__Task to complete__.
Should any entry include an image, skip the image and copy the entry exactly.

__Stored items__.
++++++++++++++++++++
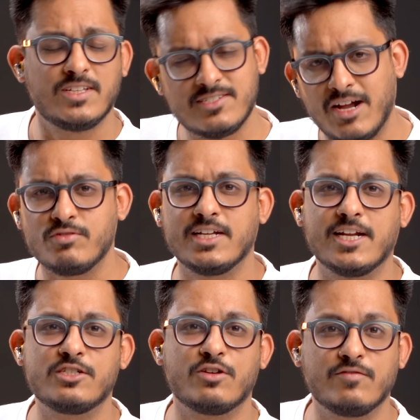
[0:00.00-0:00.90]
the sound
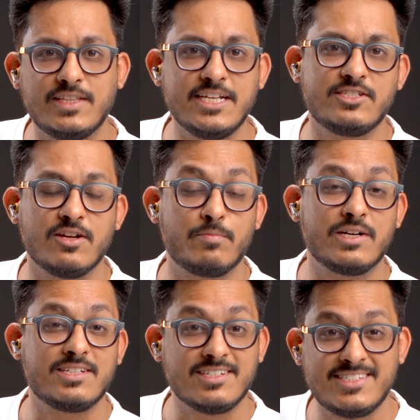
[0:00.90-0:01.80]
signature of these
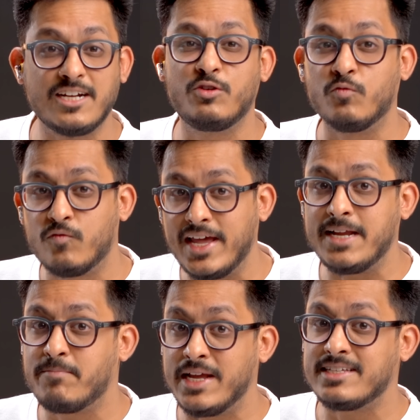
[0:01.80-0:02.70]
earbuds are set to very
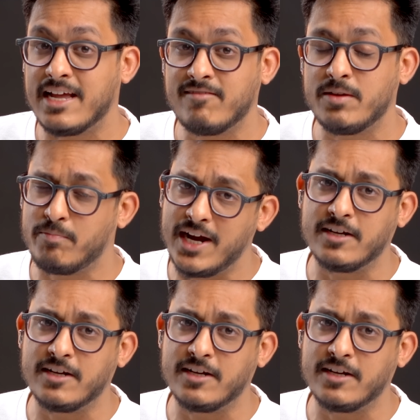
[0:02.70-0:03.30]
bass heavy by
++++++++++++++++++++
__Result below__.
[0:00.00-0:00.90]
the sound
[0:00.90-0:01.80]
signature of these
[0:01.80-0:02.70]
earbuds are set to very
[0:02.70-0:03.30]
bass heavy by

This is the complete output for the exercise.